Dave Wilton of Wordorigins.org investigates the origins of nerd; there are no firm answers, but it’s fun to see the various theories:
A nerd is a socially inept, often highly intelligent—particularly within a narrow technical field— and otherwise thoroughly conventional person. The slang term makes its appearance in the United States during the early 1950s, but its origin is otherwise mysterious. We simply don’t know where it comes from.
The earliest known use in print is from an article on teen slang in the weekly (physical/paper) news magazine Newsweek from 8 October 1951:
Nerds and Scurves: In Detroit, someone who once would be called a drip or a square is now, regrettably, a nerd, or in a less severe case, a scurve.
[…] Another early appearance is in a cartoon in Collier’s magazine from 2 February 1952. In the cartoon by John Norment, a radio announcer uses nerd in advertising copy for teen clothing:
You’ll get a large charge from Hoffman’s Teen-Age Clothes. So get on the stick with these real fat, real cool, really crazy clothes. Don’t be a Party-Pooper or a nerd. Yes, everybody is bashing ears about Hoffman’s Teen-Age Clothes. They’re Frampton. They’re pash-pie. They’re Most! […] The geetafrate is reasonable and we’ll make it Chili for you. Remember, don’t be an odd ball. The name is Hoffman’s Teen-Age Clothes.

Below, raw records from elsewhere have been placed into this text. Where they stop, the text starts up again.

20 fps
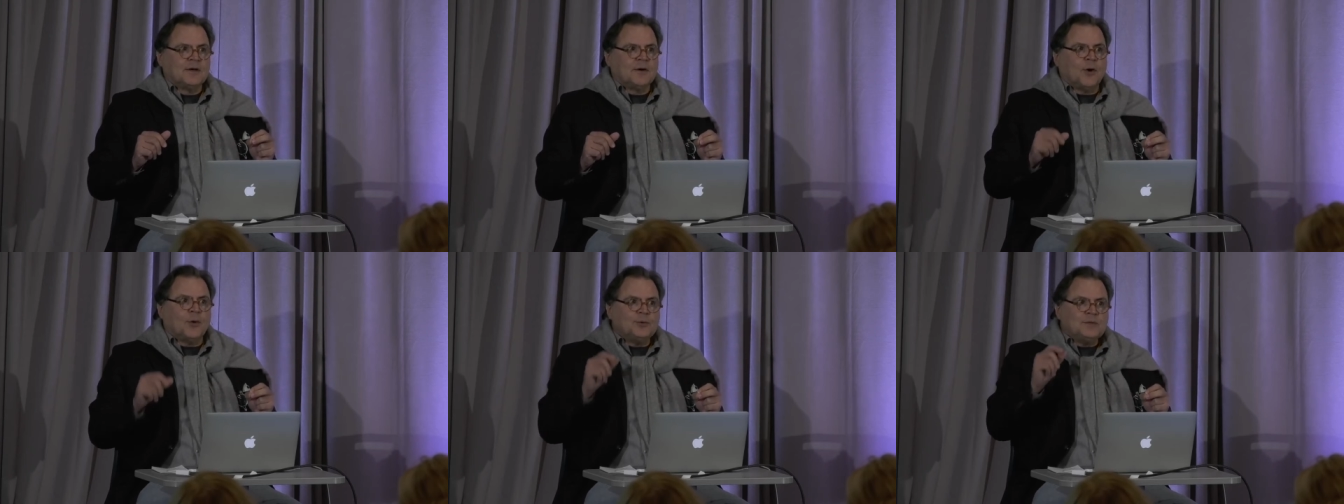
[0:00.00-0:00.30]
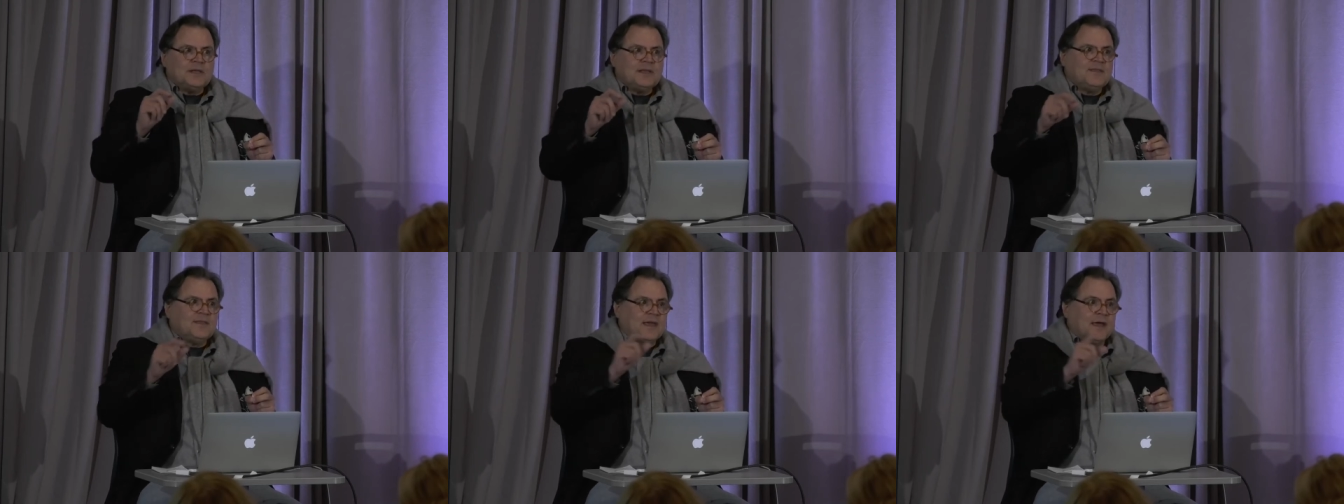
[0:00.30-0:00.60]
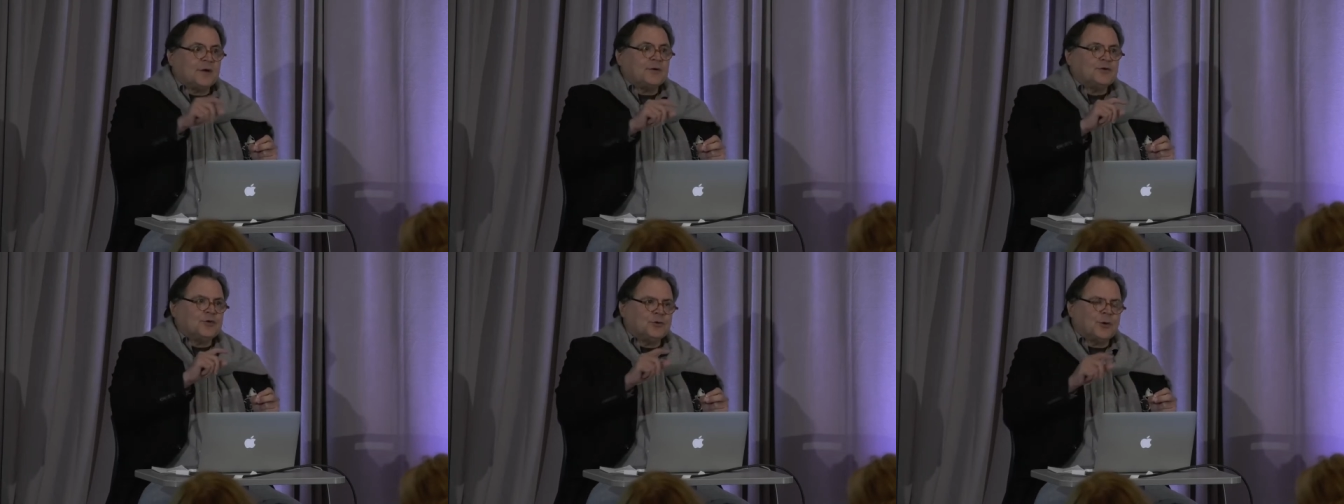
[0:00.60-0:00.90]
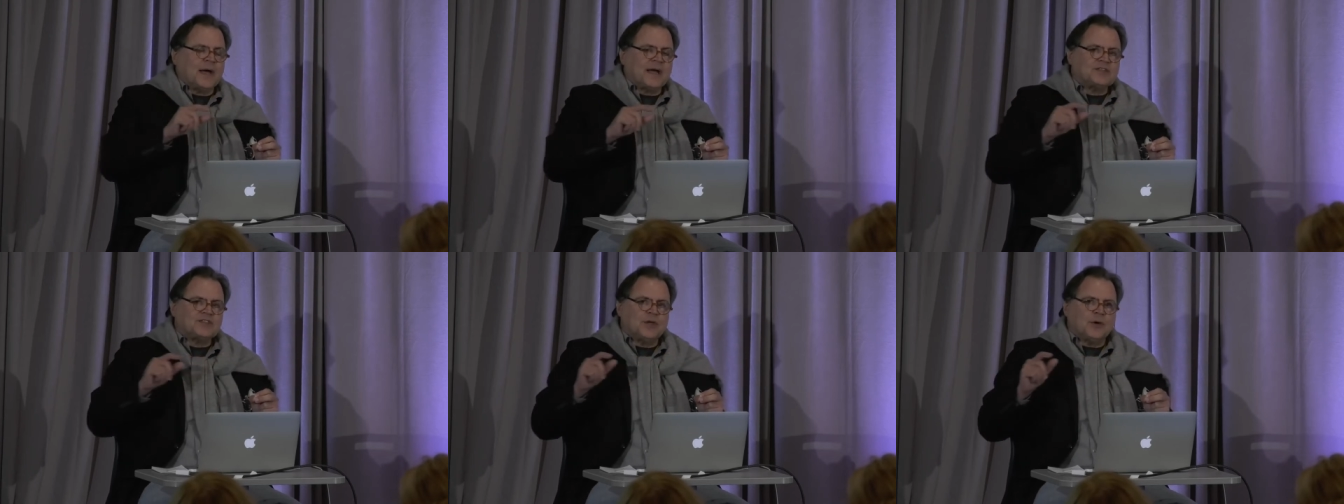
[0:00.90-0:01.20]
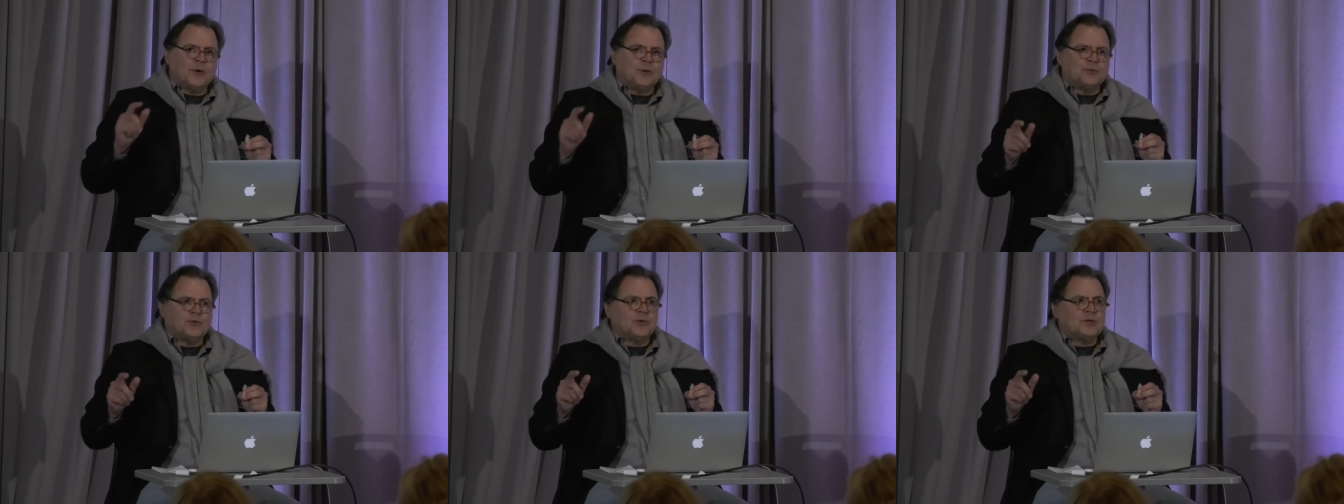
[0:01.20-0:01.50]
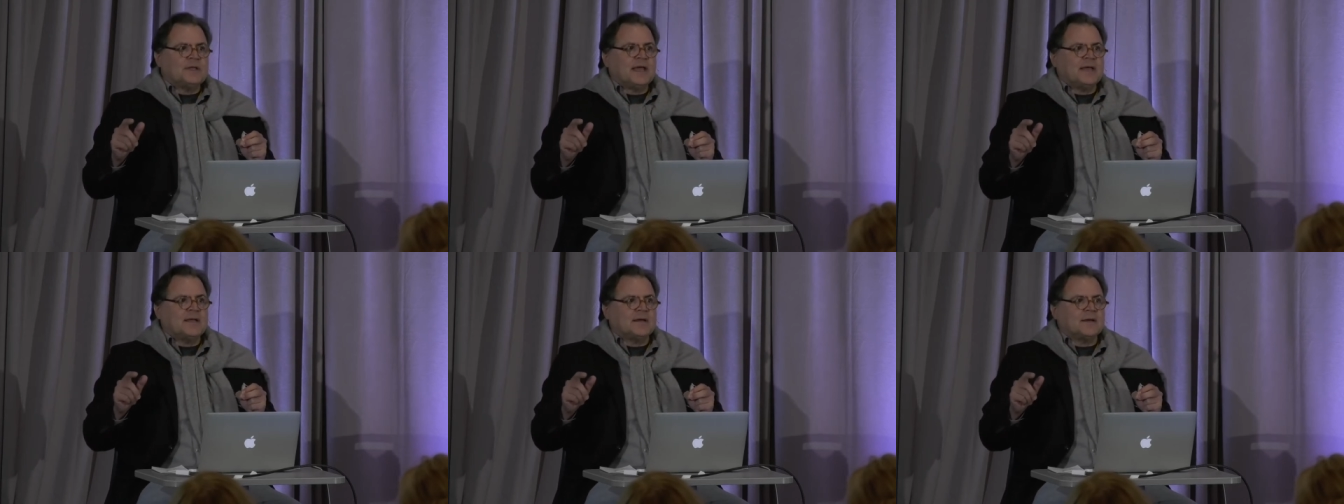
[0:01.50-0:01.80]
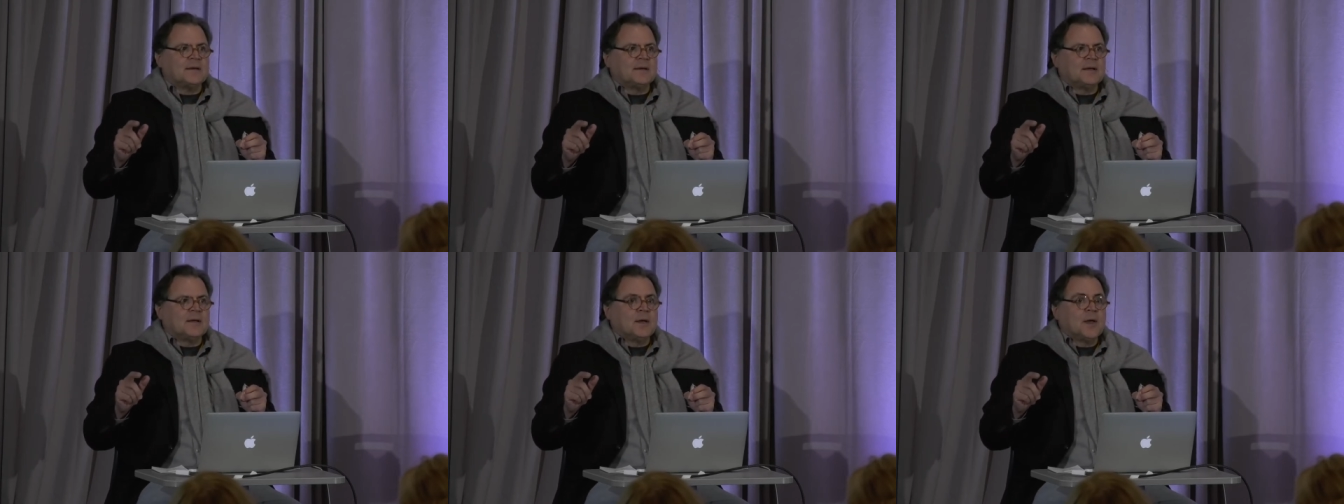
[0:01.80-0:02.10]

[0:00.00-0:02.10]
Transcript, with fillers: Only there do you actually own your data.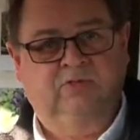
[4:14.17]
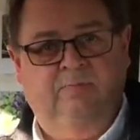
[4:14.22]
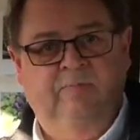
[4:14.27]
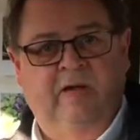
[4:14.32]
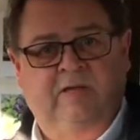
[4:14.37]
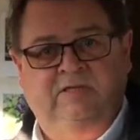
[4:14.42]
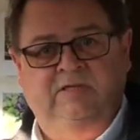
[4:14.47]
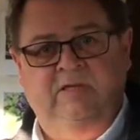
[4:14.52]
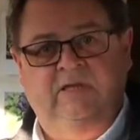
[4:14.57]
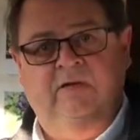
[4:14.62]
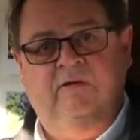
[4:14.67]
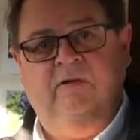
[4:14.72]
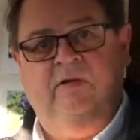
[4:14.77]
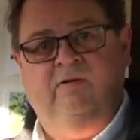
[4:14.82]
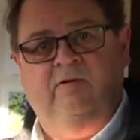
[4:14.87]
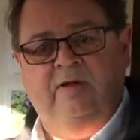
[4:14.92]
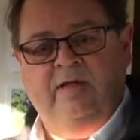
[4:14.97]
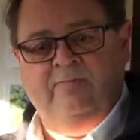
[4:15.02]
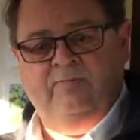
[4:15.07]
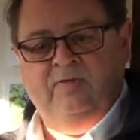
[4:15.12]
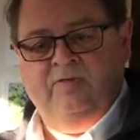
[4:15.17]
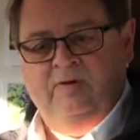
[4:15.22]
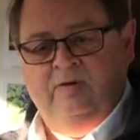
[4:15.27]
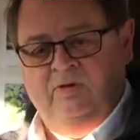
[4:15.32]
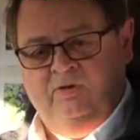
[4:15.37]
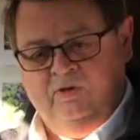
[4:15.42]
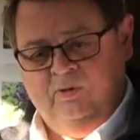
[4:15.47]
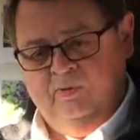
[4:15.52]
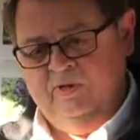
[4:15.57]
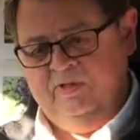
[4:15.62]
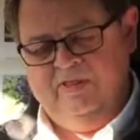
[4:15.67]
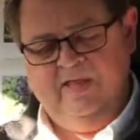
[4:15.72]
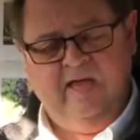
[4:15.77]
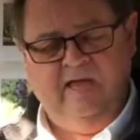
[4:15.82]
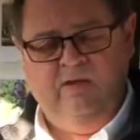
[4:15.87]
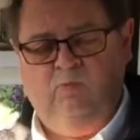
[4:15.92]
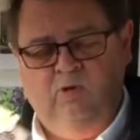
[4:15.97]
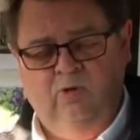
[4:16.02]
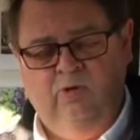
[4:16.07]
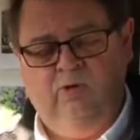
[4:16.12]
the bacteria and everything are doing
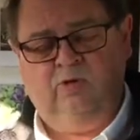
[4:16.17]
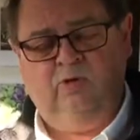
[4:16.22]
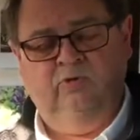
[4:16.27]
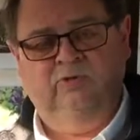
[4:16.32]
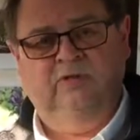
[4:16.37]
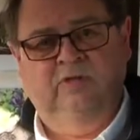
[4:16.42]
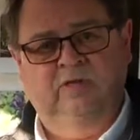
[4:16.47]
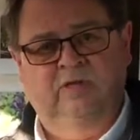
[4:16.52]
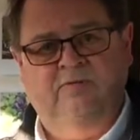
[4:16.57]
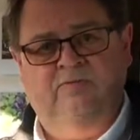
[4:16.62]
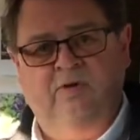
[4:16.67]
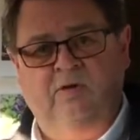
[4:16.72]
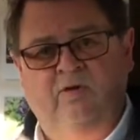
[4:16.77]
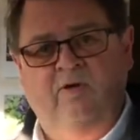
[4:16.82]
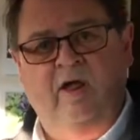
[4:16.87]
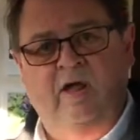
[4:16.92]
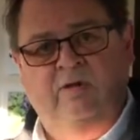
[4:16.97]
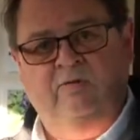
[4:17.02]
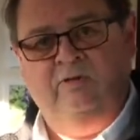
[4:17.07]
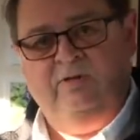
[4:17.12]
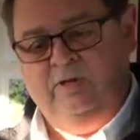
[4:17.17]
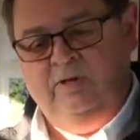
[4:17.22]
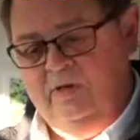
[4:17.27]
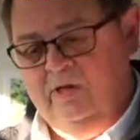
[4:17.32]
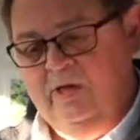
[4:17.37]
their work underneath the ground,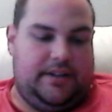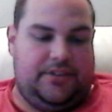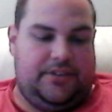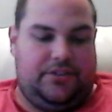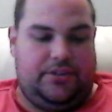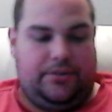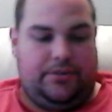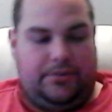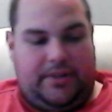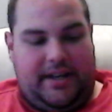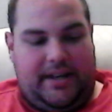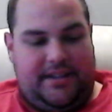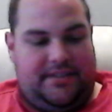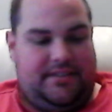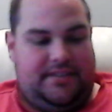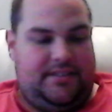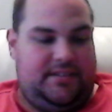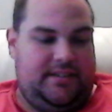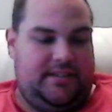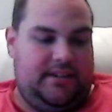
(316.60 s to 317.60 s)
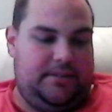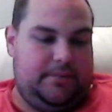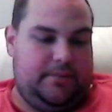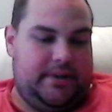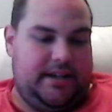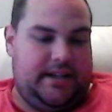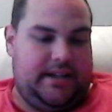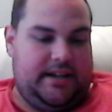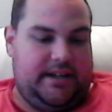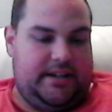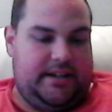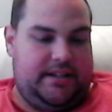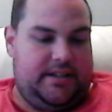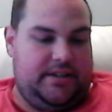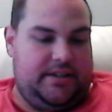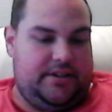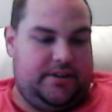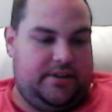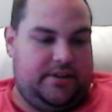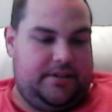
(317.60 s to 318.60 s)
Yeah, so let's see what I got
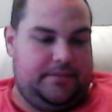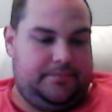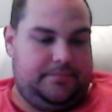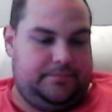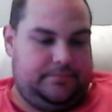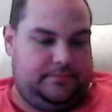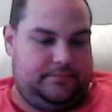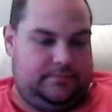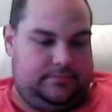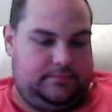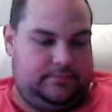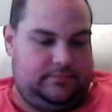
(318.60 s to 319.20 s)
here.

We don’t know where nerd comes from, but that doesn’t mean there aren’t hypotheses and speculations about its origin. One of the more plausible, but still probably wrong, ones is that nerd appears as a nonsense name for a strange creature in the 1950 children’s book If I Ran the Zoo by Dr. Seuss (Theodore Geisel). The idea is that this nonsense word wormed its way into teen-age consciousness and was assigned its present meaning there. […]
But this hypothesis is questionable at best. Suess’s nerd has no semantic connection to the slang term. And given that the first print use is in the thoroughly conventional Newsweek a year later, it is likely that nerd had already been in oral use by teens for several years when Suess published this book. It is more likely that Seuss picked a word that he had heard the slang word in use and unconsciously registered it rather than that teens acquired it from his book—a book that most teens in 1950 hadn’t read as it was intended for much younger children. And even more likely is that Seuss’s use of nerd is entirely coincidental.
There are images and further hypotheses at the link; I particularly recommend reading the entire caption for the Norment cartoon which Dave excerpts. It’s pash-pie!